Records from a collection:
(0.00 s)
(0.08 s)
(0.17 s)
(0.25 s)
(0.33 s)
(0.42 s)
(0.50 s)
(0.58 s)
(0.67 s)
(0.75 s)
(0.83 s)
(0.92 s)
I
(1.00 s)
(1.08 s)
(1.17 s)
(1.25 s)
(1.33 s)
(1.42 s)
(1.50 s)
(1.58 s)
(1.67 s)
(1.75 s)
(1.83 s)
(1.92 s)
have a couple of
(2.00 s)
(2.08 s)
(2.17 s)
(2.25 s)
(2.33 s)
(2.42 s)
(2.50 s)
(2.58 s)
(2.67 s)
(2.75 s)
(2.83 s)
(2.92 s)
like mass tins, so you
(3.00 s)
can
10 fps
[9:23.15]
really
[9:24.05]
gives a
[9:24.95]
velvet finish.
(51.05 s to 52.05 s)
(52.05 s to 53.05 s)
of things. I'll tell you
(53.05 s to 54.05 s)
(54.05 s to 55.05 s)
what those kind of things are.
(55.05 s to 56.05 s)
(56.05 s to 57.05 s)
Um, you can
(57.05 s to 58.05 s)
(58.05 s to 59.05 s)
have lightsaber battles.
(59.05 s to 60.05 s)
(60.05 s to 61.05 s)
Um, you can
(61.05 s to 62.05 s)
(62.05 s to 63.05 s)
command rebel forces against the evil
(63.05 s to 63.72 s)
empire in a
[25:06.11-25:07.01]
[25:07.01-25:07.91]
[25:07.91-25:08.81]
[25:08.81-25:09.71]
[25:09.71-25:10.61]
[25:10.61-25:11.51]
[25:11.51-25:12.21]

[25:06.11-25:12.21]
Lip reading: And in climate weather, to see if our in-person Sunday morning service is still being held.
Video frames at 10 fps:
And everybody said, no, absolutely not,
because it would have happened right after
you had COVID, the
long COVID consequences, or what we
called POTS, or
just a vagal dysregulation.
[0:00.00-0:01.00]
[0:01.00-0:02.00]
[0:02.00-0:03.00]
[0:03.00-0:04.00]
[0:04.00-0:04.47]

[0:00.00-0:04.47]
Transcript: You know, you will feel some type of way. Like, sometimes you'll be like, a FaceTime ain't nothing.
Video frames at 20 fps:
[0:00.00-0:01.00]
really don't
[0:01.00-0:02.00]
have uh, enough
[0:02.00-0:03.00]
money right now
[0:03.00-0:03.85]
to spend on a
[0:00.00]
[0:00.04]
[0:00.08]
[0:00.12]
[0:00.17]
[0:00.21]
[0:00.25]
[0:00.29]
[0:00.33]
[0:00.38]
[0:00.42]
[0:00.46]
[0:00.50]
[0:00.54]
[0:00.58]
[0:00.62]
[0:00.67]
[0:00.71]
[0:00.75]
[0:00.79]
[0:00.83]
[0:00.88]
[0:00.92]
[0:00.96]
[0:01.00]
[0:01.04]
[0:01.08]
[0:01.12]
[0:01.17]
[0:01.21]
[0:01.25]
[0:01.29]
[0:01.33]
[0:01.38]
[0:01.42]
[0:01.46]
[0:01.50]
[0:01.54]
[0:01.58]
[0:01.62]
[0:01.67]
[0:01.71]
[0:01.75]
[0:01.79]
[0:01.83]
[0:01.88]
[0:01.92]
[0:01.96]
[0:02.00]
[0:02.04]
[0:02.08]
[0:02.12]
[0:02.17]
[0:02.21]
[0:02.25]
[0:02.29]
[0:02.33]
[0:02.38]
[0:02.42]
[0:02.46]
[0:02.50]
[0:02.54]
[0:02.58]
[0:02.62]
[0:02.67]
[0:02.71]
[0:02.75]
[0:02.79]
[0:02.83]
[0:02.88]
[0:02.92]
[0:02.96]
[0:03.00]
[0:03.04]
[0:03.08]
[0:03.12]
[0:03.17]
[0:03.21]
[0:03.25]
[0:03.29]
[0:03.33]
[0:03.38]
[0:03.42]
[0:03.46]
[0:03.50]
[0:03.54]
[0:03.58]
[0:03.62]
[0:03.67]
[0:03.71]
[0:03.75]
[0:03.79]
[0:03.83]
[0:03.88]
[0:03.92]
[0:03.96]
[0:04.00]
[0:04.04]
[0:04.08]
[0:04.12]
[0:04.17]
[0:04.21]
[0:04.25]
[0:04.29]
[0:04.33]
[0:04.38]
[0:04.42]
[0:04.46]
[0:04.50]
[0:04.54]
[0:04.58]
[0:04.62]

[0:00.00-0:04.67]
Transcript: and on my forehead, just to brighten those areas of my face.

**WHAT TO WORK ON**
Each line above is to be reproduced exactly. Leave none out.

**TASK OUTPUT**
(0.00 s)
(0.08 s)
(0.17 s)
(0.25 s)
(0.33 s)
(0.42 s)
(0.50 s)
(0.58 s)
(0.67 s)
(0.75 s)
(0.83 s)
(0.92 s)
I
(1.00 s)
(1.08 s)
(1.17 s)
(1.25 s)
(1.33 s)
(1.42 s)
(1.50 s)
(1.58 s)
(1.67 s)
(1.75 s)
(1.83 s)
(1.92 s)
have a couple of
(2.00 s)
(2.08 s)
(2.17 s)
(2.25 s)
(2.33 s)
(2.42 s)
(2.50 s)
(2.58 s)
(2.67 s)
(2.75 s)
(2.83 s)
(2.92 s)
like mass tins, so you
(3.00 s)
can
10 fps
[9:23.15]
really
[9:24.05]
gives a
[9:24.95]
velvet finish.
(51.05 s to 52.05 s)
(52.05 s to 53.05 s)
of things. I'll tell you
(53.05 s to 54.05 s)
(54.05 s to 55.05 s)
what those kind of things are.
(55.05 s to 56.05 s)
(56.05 s to 57.05 s)
Um, you can
(57.05 s to 58.05 s)
(58.05 s to 59.05 s)
have lightsaber battles.
(59.05 s to 60.05 s)
(60.05 s to 61.05 s)
Um, you can
(61.05 s to 62.05 s)
(62.05 s to 63.05 s)
command rebel forces against the evil
(63.05 s to 63.72 s)
empire in a
[25:06.11-25:07.01]
[25:07.01-25:07.91]
[25:07.91-25:08.81]
[25:08.81-25:09.71]
[25:09.71-25:10.61]
[25:10.61-25:11.51]
[25:11.51-25:12.21]

[25:06.11-25:12.21]
Lip reading: And in climate weather, to see if our in-person Sunday morning service is still being held.
Video frames at 10 fps:
And everybody said, no, absolutely not,
because it would have happened right after
you had COVID, the
long COVID consequences, or what we
called POTS, or
just a vagal dysregulation.
[0:00.00-0:01.00]
[0:01.00-0:02.00]
[0:02.00-0:03.00]
[0:03.00-0:04.00]
[0:04.00-0:04.47]

[0:00.00-0:04.47]
Transcript: You know, you will feel some type of way. Like, sometimes you'll be like, a FaceTime ain't nothing.
Video frames at 20 fps:
[0:00.00-0:01.00]
really don't
[0:01.00-0:02.00]
have uh, enough
[0:02.00-0:03.00]
money right now
[0:03.00-0:03.85]
to spend on a
[0:00.00]
[0:00.04]
[0:00.08]
[0:00.12]
[0:00.17]
[0:00.21]
[0:00.25]
[0:00.29]
[0:00.33]
[0:00.38]
[0:00.42]
[0:00.46]
[0:00.50]
[0:00.54]
[0:00.58]
[0:00.62]
[0:00.67]
[0:00.71]
[0:00.75]
[0:00.79]
[0:00.83]
[0:00.88]
[0:00.92]
[0:00.96]
[0:01.00]
[0:01.04]
[0:01.08]
[0:01.12]
[0:01.17]
[0:01.21]
[0:01.25]
[0:01.29]
[0:01.33]
[0:01.38]
[0:01.42]
[0:01.46]
[0:01.50]
[0:01.54]
[0:01.58]
[0:01.62]
[0:01.67]
[0:01.71]
[0:01.75]
[0:01.79]
[0:01.83]
[0:01.88]
[0:01.92]
[0:01.96]
[0:02.00]
[0:02.04]
[0:02.08]
[0:02.12]
[0:02.17]
[0:02.21]
[0:02.25]
[0:02.29]
[0:02.33]
[0:02.38]
[0:02.42]
[0:02.46]
[0:02.50]
[0:02.54]
[0:02.58]
[0:02.62]
[0:02.67]
[0:02.71]
[0:02.75]
[0:02.79]
[0:02.83]
[0:02.88]
[0:02.92]
[0:02.96]
[0:03.00]
[0:03.04]
[0:03.08]
[0:03.12]
[0:03.17]
[0:03.21]
[0:03.25]
[0:03.29]
[0:03.33]
[0:03.38]
[0:03.42]
[0:03.46]
[0:03.50]
[0:03.54]
[0:03.58]
[0:03.62]
[0:03.67]
[0:03.71]
[0:03.75]
[0:03.79]
[0:03.83]
[0:03.88]
[0:03.92]
[0:03.96]
[0:04.00]
[0:04.04]
[0:04.08]
[0:04.12]
[0:04.17]
[0:04.21]
[0:04.25]
[0:04.29]
[0:04.33]
[0:04.38]
[0:04.42]
[0:04.46]
[0:04.50]
[0:04.54]
[0:04.58]
[0:04.62]

[0:00.00-0:04.67]
Transcript: and on my forehead, just to brighten those areas of my face.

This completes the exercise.